Finding Your Story’s Beginning

Once you’ve started to get a sense for what your story is really about, you can start thinking about how you’re going to structure it. You might opt for a linear narrative that begins somewhere and ends somewhere later. You might find that you need to create one scene and then move to a second. You might find that you need to create a flashback scene within a framing scene. You might discover that your story is going to be fragmented in an entirely unpredictable way. What you need to figure out are the essential elements to understanding the heart of the story.

Then you’re going to have to figure out where your story begins. Because digital stories tend to be so short, I usually try to encourage people to create as much tension as quickly as possible. With their first sentence if possible. Or at least early in the scene, or early in the first scene. Maybe you introduce yourself as a mathematician whose mother always told you girls weren’t smart enough for math. Maybe you start with a description of losing that qualifying match for the state wrestling tournament for which you’d been training your whole life. Maybe your story begins with you leaving your bride at the altar. Just something that at least creates a question or curiosity for the audience.

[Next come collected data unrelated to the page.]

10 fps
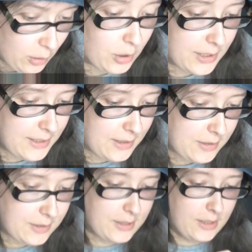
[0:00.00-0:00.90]

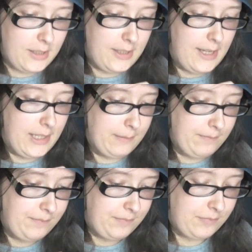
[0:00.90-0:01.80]
Colin
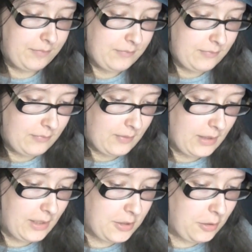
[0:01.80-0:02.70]
Surname.
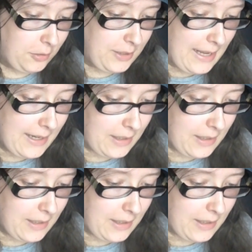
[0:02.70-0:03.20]
It's called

You don’t need to just SAY the question at the beginning of the story, though some stories do end up working well enough that way. And you don’t have to establish ALL of the tension or curiosity right at the beginning. You will have a second sentence that’s going to continue to develop the tension. Your third sentence is going to help, too. And so on.

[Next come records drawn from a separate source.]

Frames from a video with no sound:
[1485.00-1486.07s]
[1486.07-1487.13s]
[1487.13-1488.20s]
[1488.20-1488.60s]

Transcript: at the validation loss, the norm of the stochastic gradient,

It’s almost impossible to know where your story begins until you’ve written your long draft, identified what’s at stake, and tried out a variety of options for where it begins.

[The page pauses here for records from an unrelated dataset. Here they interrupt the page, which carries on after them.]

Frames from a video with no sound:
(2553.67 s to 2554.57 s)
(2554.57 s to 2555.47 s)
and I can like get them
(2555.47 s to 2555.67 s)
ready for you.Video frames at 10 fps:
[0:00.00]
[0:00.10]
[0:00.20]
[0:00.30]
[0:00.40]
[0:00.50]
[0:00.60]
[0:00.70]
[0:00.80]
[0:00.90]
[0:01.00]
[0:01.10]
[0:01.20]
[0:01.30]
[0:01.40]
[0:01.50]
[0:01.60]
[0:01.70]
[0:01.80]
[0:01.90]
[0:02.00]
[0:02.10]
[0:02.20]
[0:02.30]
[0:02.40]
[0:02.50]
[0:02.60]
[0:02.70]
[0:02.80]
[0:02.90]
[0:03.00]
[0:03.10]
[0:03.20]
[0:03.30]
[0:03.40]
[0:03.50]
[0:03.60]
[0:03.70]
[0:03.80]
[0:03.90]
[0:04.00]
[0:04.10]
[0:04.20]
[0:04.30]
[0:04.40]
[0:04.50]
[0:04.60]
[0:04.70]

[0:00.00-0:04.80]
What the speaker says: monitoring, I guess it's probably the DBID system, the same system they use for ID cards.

Another thing to keep in mind is that the images you choose for your story can also go a long way toward establishing a question/curiosity/conflict. Maybe your story opens with a brief description of Christmas morning in your childhood home, while on screen we see the ashes and charred frame of a destroyed house. Or maybe you talk about how you always thought your father was kind of an asshole, while on screen we see a man celebrating one of his children’s birthdays. I think using images is one of the most underrated strategies for creating tension in stories—mostly because we don’t have a lot of experience combining images with the spoken word.

And the last thing I want to say is that there’s a good chance you’re going to start structuring your story with a beginning, middle, and ending. And then at some point, you’re going to realize that the tension/curiosity/conflict takes to long to become evident. And you’ll probably cut more material to get to the good stuff faster, or you’ll rearrange the elements for the same reasons. And there will likely even be times when you realize that the story actually starts in a place you hadn’t expected. Maybe even a scene you haven’t written about yet. It’s almost impossible to know where your story begins until you’ve written your long draft, identified what’s at stake, and tried out a variety of options for where it begins.

For which of your own stories was it most difficult to find an opening? Which of your stories has the most creative beginning?